### Video Transcript

In the figure below, 𝐅 sub one
and 𝐅 sub two are two parallel forces measured in newtons, where 𝑅 is their
resultant. If 𝑅 is equal to 30 newtons,
𝐴𝐵 equals 36 centimeters, and 𝐵𝐶 equals 24 centimeters, determine the
magnitude of 𝐅 sub one and 𝐅 sub two.

In this question, we have two
parallel coplanar forces, 𝐅 sub one and 𝐅 sub two, acting in opposite
directions. We are also given the resultant
force 𝑅, which is equal to 30 newtons. The distance from point 𝐴 to
𝐵 is 36 centimeters, and the distance from 𝐵 to 𝐶 is 24 centimeters. The lines of action of our
forces 𝐅 sub one, 𝐅 sub two, and 𝑅 are not perpendicular to the line segment
𝐴𝐶. However, as our three forces
are parallel, we can add the angle 𝜃 to our diagram as shown.

We can calculate the
perpendicular components of these forces using our knowledge of right angle
trigonometry. These are equal to 𝐅 sub one
sin 𝜃, 𝐅 sub two sin 𝜃, and 𝑅 sin 𝜃. These will be useful when we
come to take moments, as the moment of a force is equal to the magnitude of
force multiplied by the perpendicular distance to the point at which we are
taking moments. Whilst we can take moments
about any point on our line, in this question, we will do so about point 𝐴.

We will consider moments acting
in the counterclockwise direction to be positive and those acting in the
clockwise direction to be negative. This means that the moment 𝑀
sub one of the force 𝐅 sub one acts in the positive direction and is equal to
𝐅 sub one sin 𝜃 multiplied by 36. We can repeat this process for
𝑀 sub two, which is the moment of the force 𝐅 sub two. As this acts in the negative
direction, this is equal to negative 𝐅 sub two sin 𝜃 multiplied by 60.

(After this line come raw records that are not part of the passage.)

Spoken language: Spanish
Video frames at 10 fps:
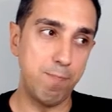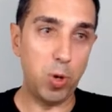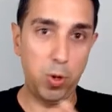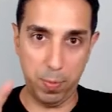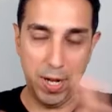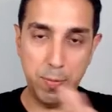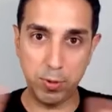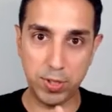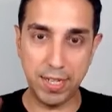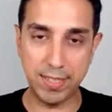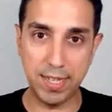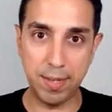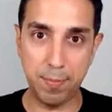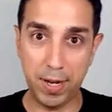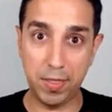bueno, veremos en qué se
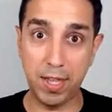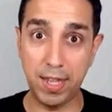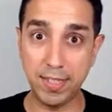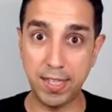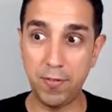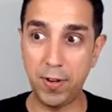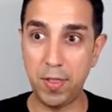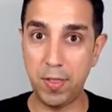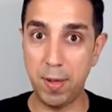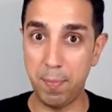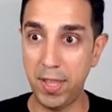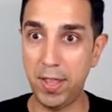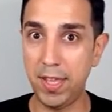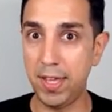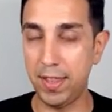parecen y qué se diferencian
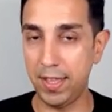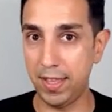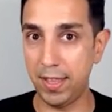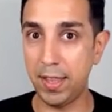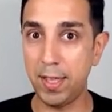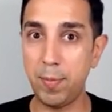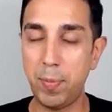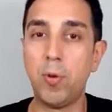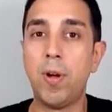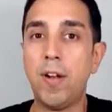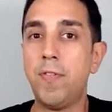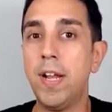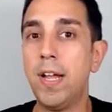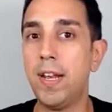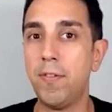BDD de TDD, pero al
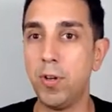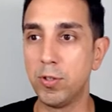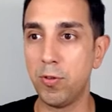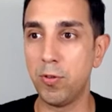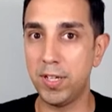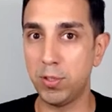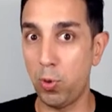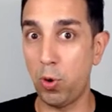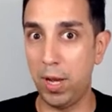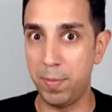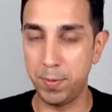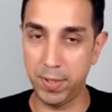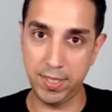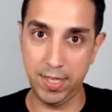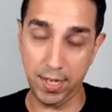final la filosofía es un poco la misma,
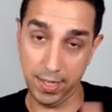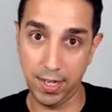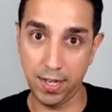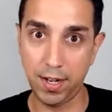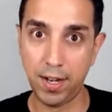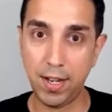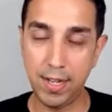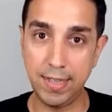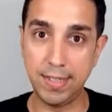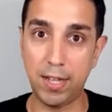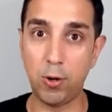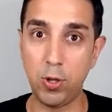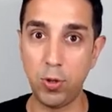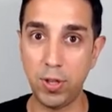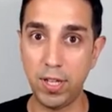es dirigir el
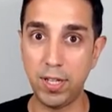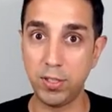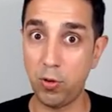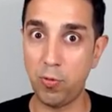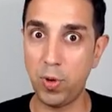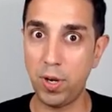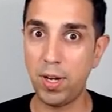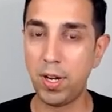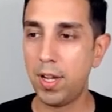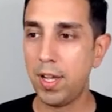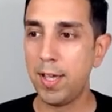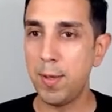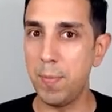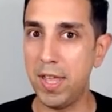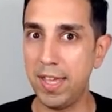desarrollo de software
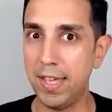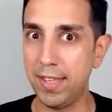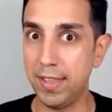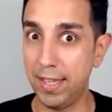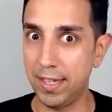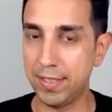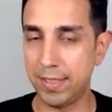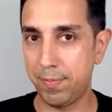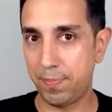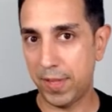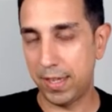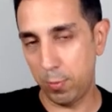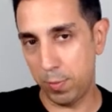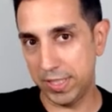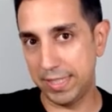mediante test. Lo que
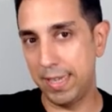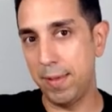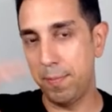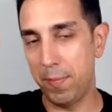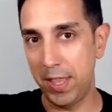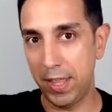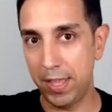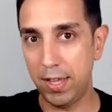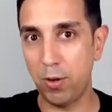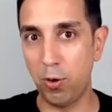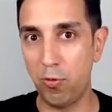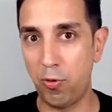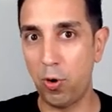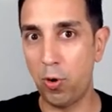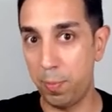pasa es que BDD con un
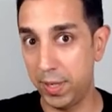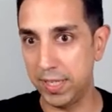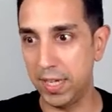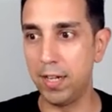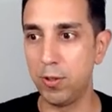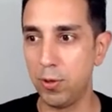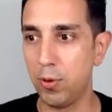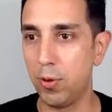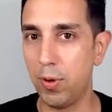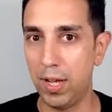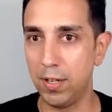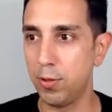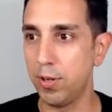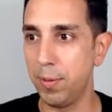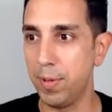foco más a alto,
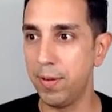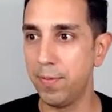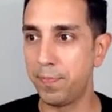alto nivel.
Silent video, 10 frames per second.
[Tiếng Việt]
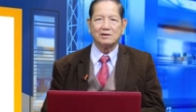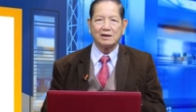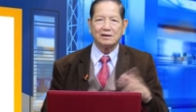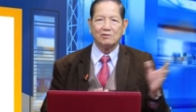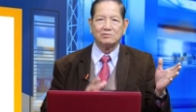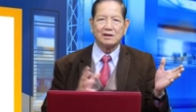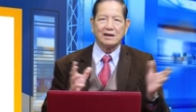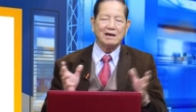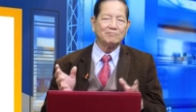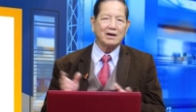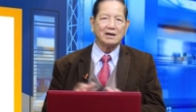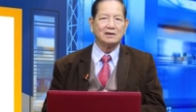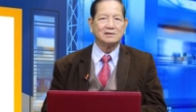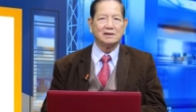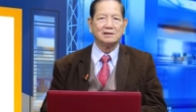đánh Đông Tây Nam Bắc hết
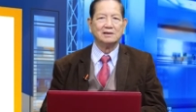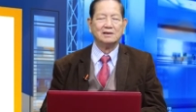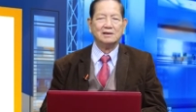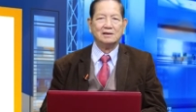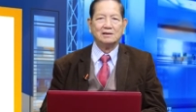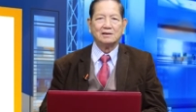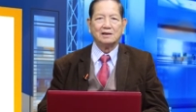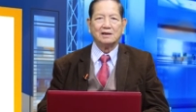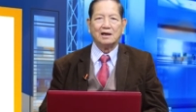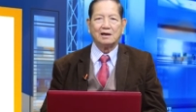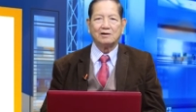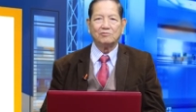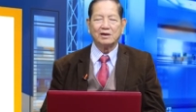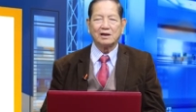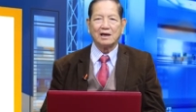trơn. Thì không
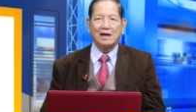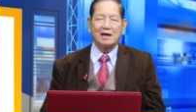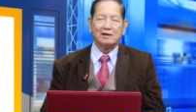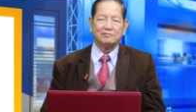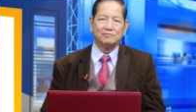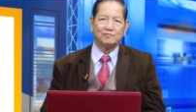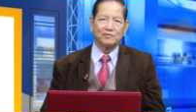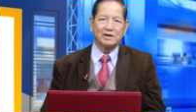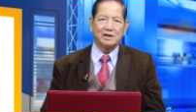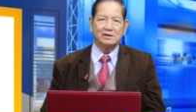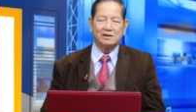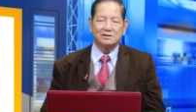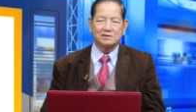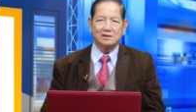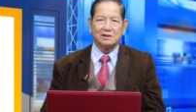biết là cái
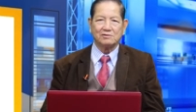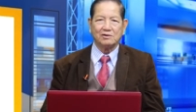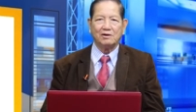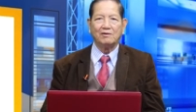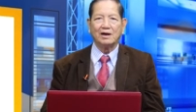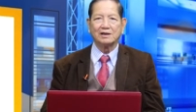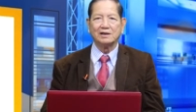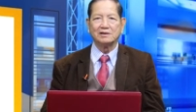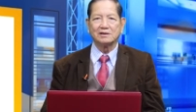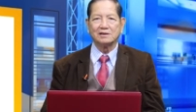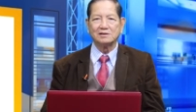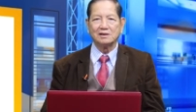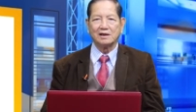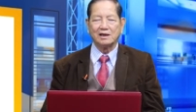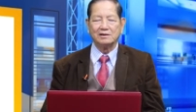sức lực của Hoa Kỳ cho tới
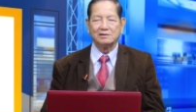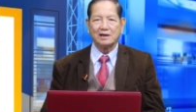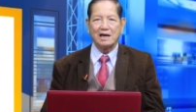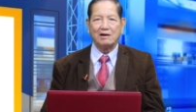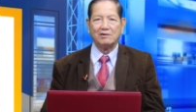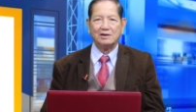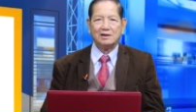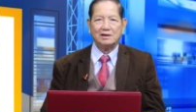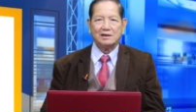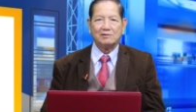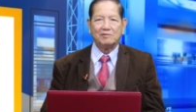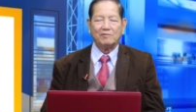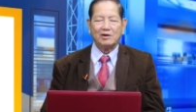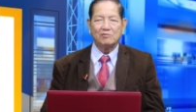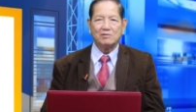giờ này như thế nào, nhưng mà
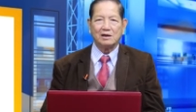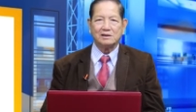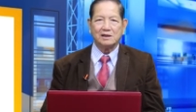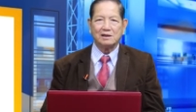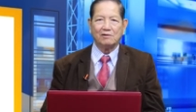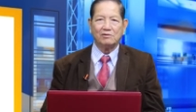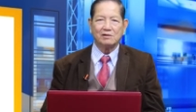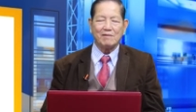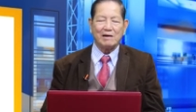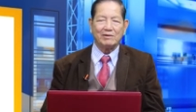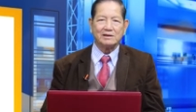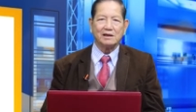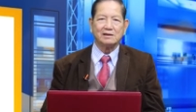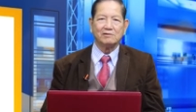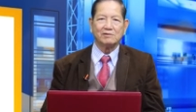một lúc mà chiến đấu với 3 mặt
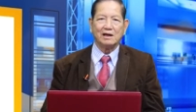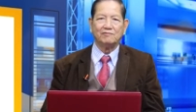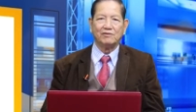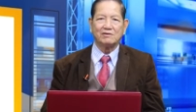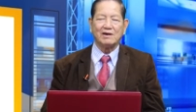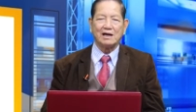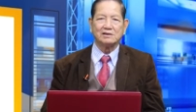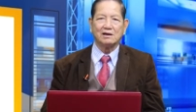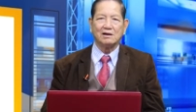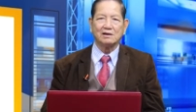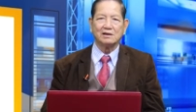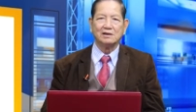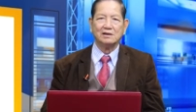trận thì cũng là vất vả cho cái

Our expressions for 𝑀 sub one
and 𝑀 sub two can be simplified as shown. We know that the distance 𝑥
from the line of action of the resultant force to the point at which we are
taking moments is equal to the sum of the moments divided by 𝑅. In this case, we are taking
moments about the point where the resultant acts. Therefore, 𝑥 is equal to
zero. This means that the sum of our
two moments must equal zero. 36 multiplied by 𝐅 sub one sin
𝜃 plus negative 60 multiplied by 𝐅 sub two sin 𝜃 equals zero. Since sin 𝜃 cannot be equal to
zero, we can divide through by this. We can also divide through by
12 such that three 𝐅 sub one minus five 𝐅 sub two equals zero. As there are two unknowns here,
we will call this equation one.

We will now consider the
resultant force and the fact that this is equal to the sum of the other
forces. Going back to our initial
diagram, if we let the positive direction be vertically upwards, we have 𝑅 is
equal to 𝐅 sub one plus negative 𝐅 sub two. Since 𝑅 is equal to 30
newtons, we have 30 is equal to 𝐅 sub one minus 𝐅 sub two. Adding 𝐅 sub two to both sides
of this equation, we have 𝐅 sub one is equal to 30 plus 𝐅 sub two. We will call this equation
two. And we now have a pair of
simultaneous equations that we can solve by substitution.

One way of doing this is to
substitute the expression for 𝐅 sub one in equation two into equation one. This gives us three multiplied
by 30 plus 𝐅 sub two minus five 𝐅 sub two is equal to zero. Distributing the parentheses
gives us 90 plus three 𝐅 sub two. The left-hand side then
simplifies to 90 minus two 𝐅 sub two. By adding two 𝐅 sub two to
both sides and then dividing through by two, we have 𝐅 sub two is equal to
45. Substituting this value back
into equation two gives us 𝐅 sub one is equal to 30 plus 45, which is equal to
75. The magnitude of the two forces
𝐅 sub one and 𝐅 sub two are 75 newtons and 45 newtons, respectively.